A Wonderful Coincidence?

Wednesday, July 5th, 2006

A few months ago my school arranged a democracy day. All students wrote their own proposals (as the real parliament does) and we were divided into groups depending on the topic our proposal touched on. I happened to be placed in the group discussing IT and traffic questions. :)

My proposal was a long one, I carefully explained who makes up the WWW standards and the importance of following those standars so that people, no matter what webbrowser, operating system or device they use to access the information, can still view it.

The proposal got a final touch of importance by adding a table showing how many errors and warnings some common government or government related sites had in their markup. Some pages had as much as 400 errors and no valid DOCTYPE declarations.

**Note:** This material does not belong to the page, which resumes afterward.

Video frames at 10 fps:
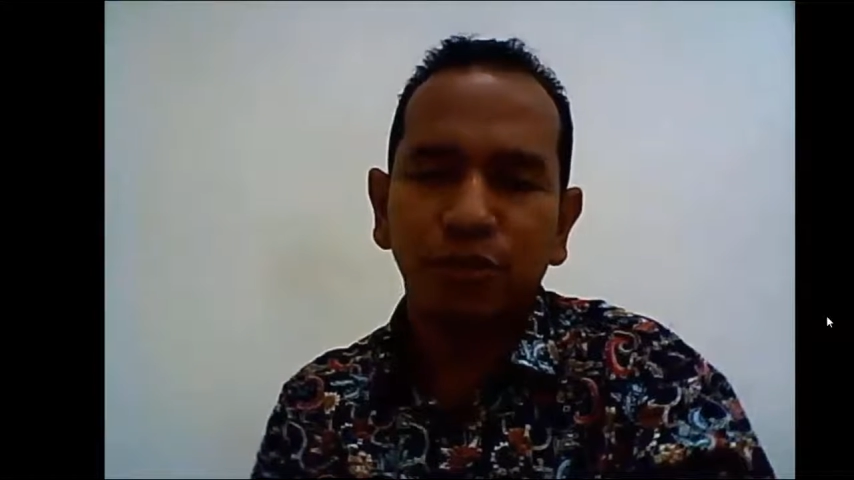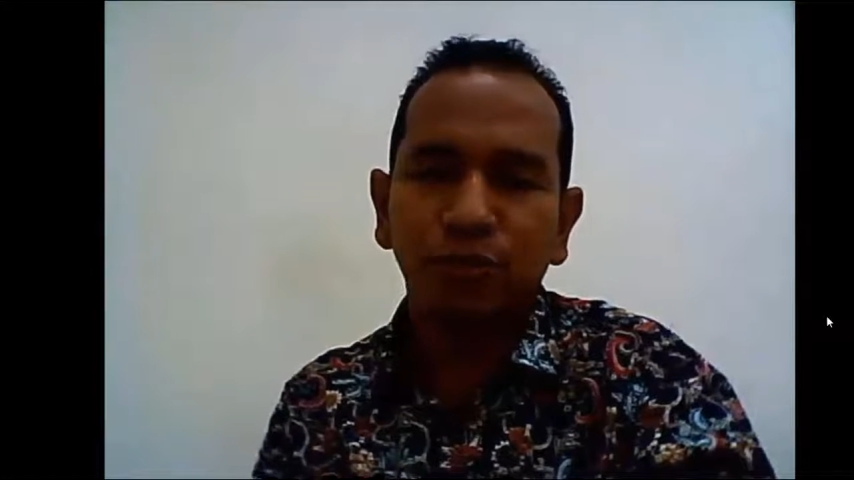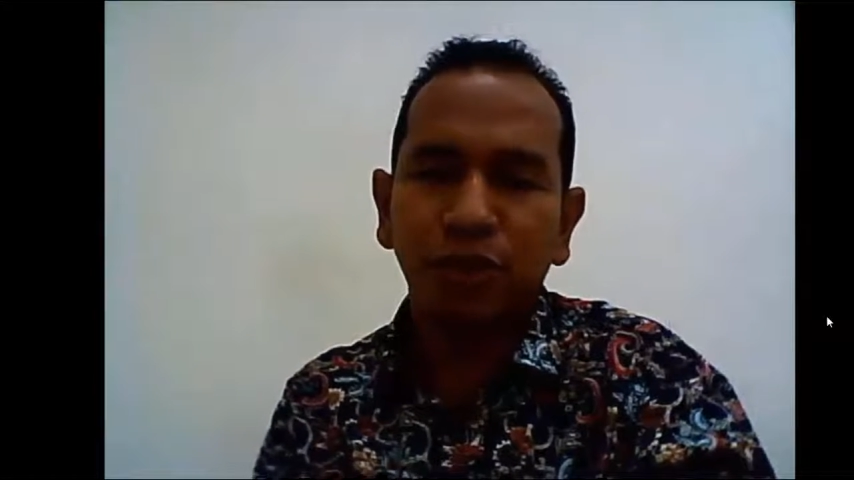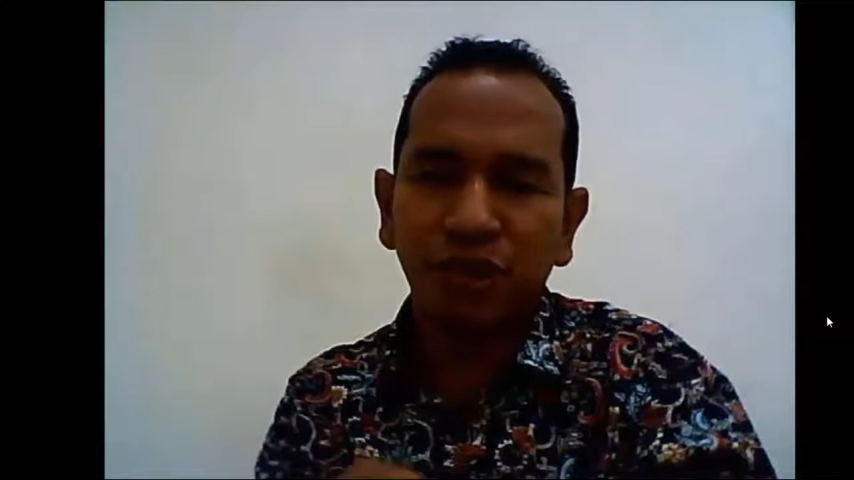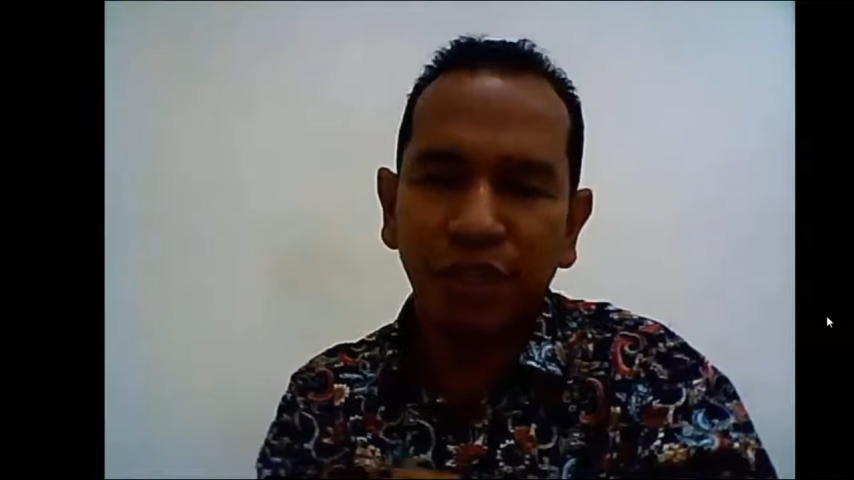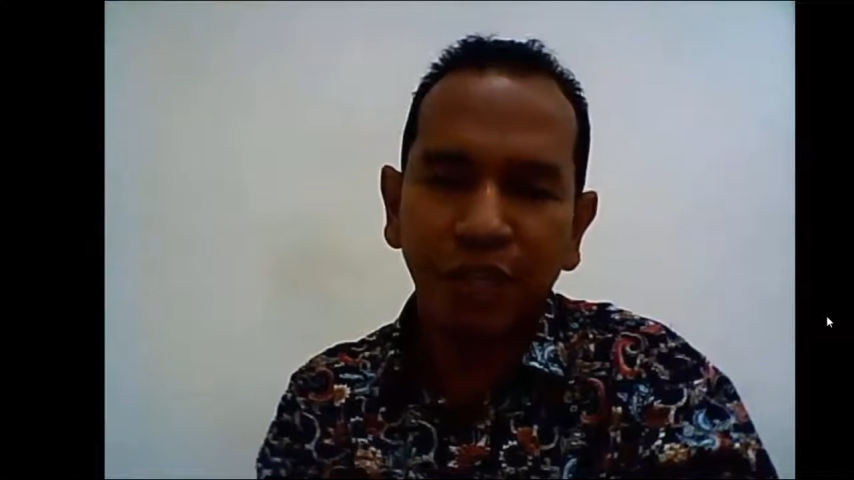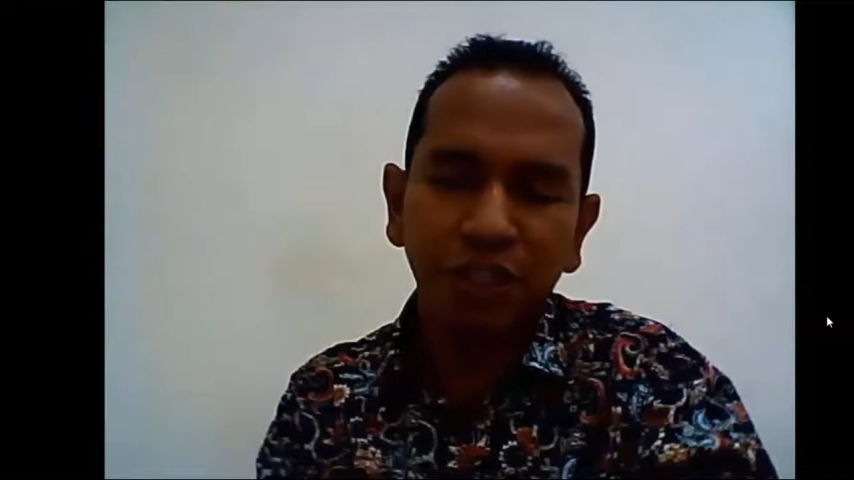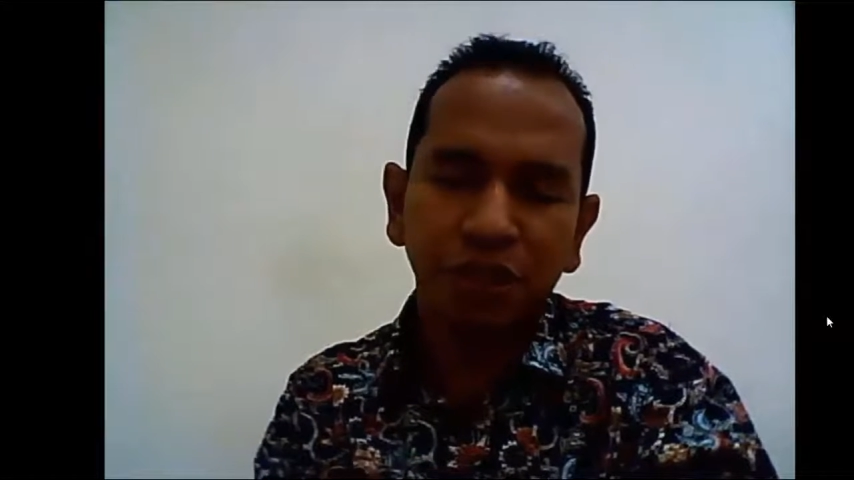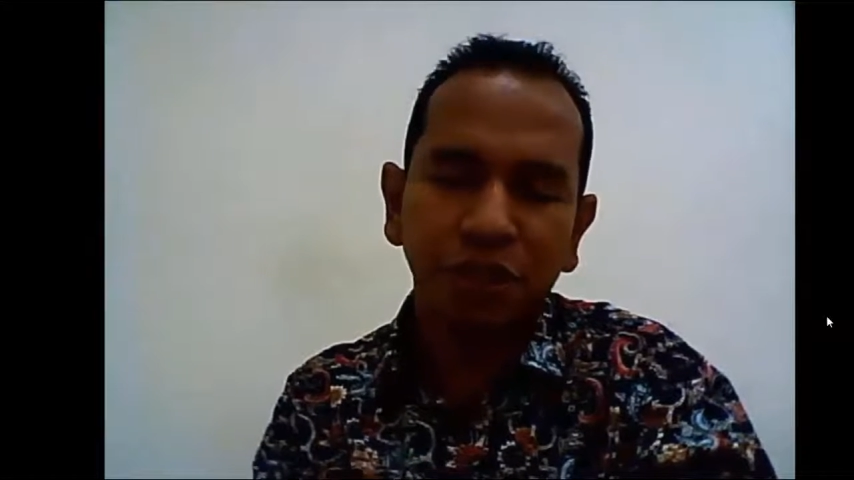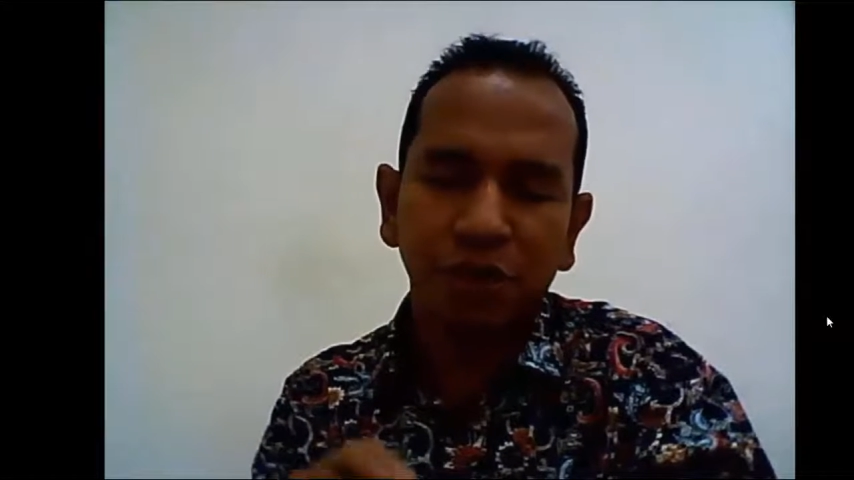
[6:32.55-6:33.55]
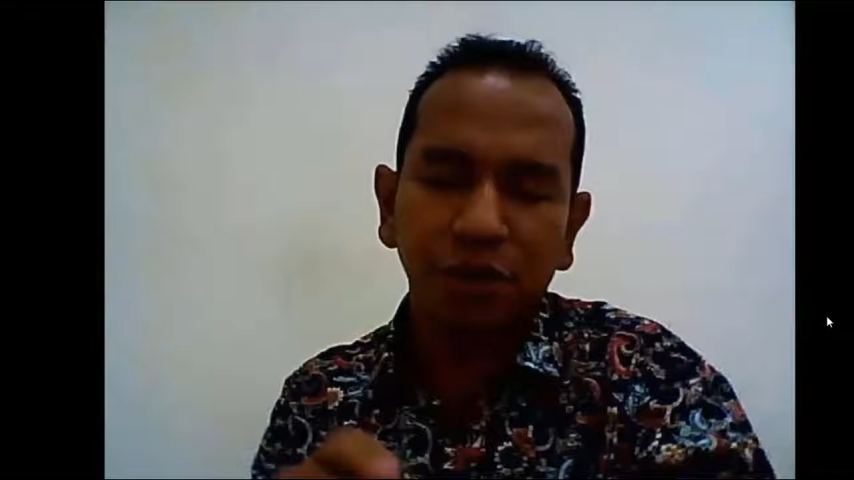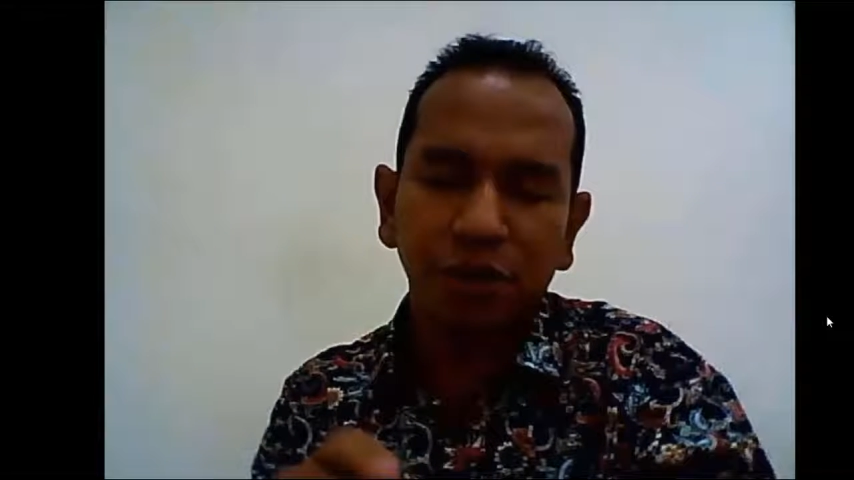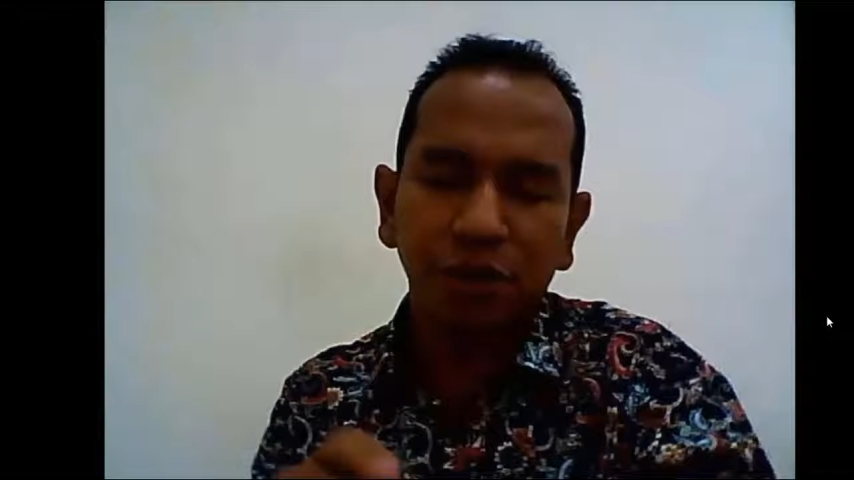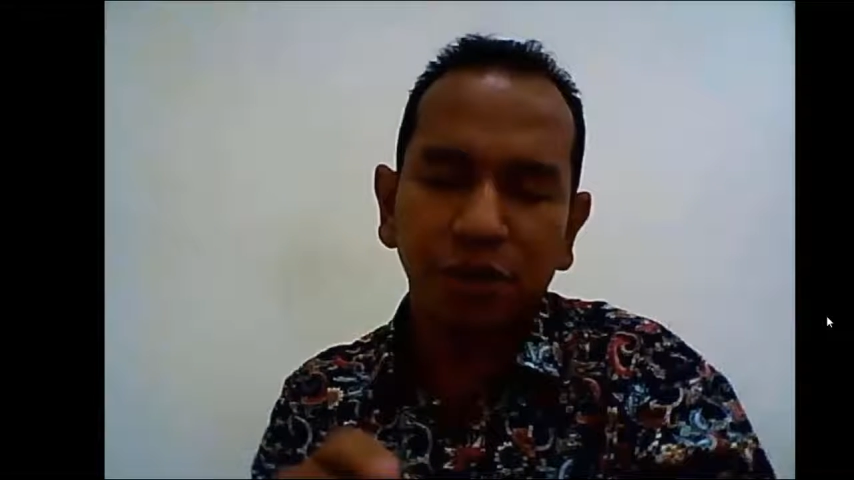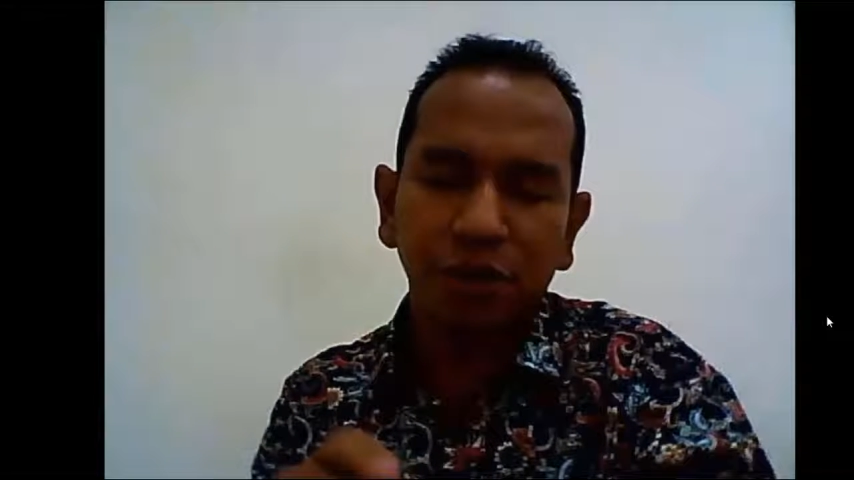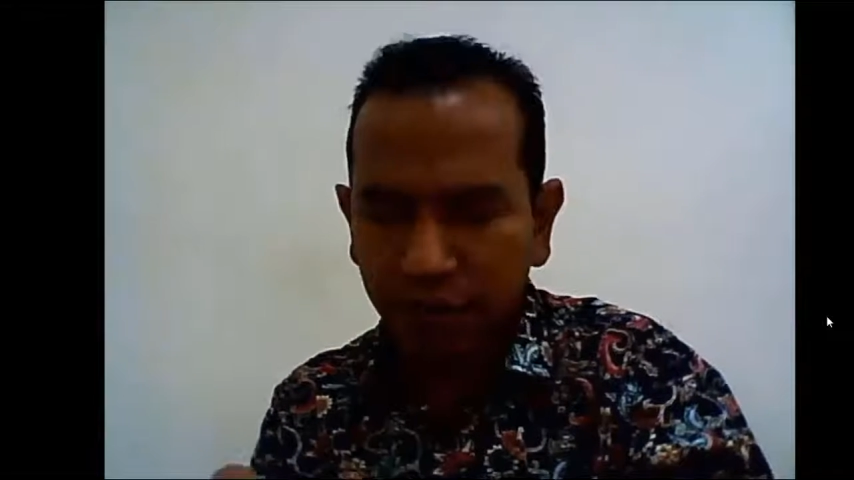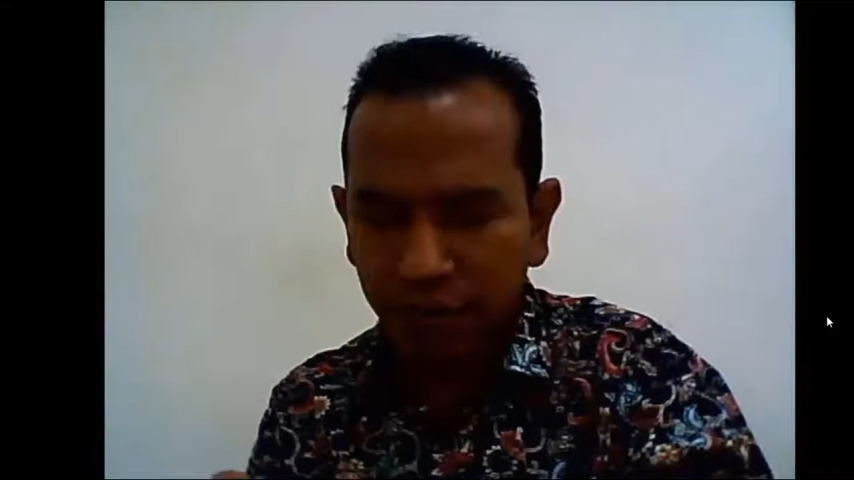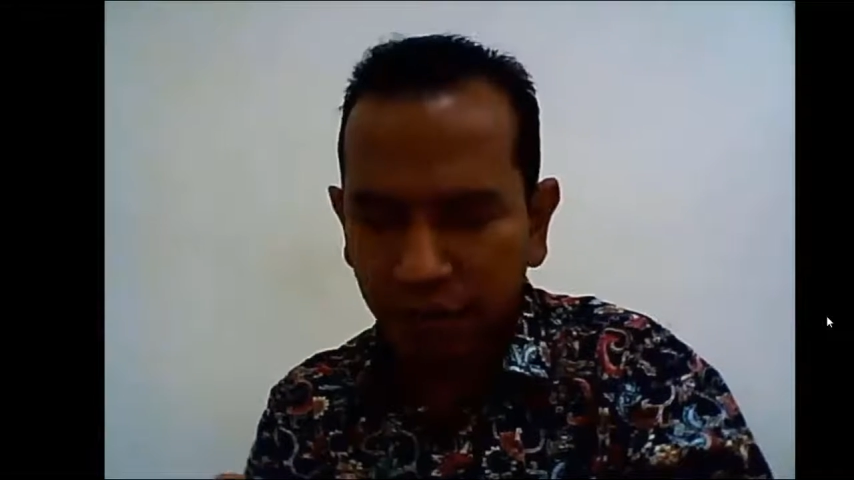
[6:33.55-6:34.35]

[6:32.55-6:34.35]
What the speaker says: to be teacher or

Of course actual politicians were there to celebrate the event and take part in the discussions. Their staff people (from the parliament) and the teachers at my school had previously read through all the proposals and most of the politicians had done that as well.

Today, a few months later, the Swedish government’s entire website (www.regeringen.se and www.sweden.gov.se) is facing a re-design to increase the usability and availability by making sure their web sites comply with the XHTML 1.0 Strict and CSS 2.0 standards as well as the WAI guidelines.

A funny coincidence? Not that it matters, but it would feel good to know I’ve made a difference.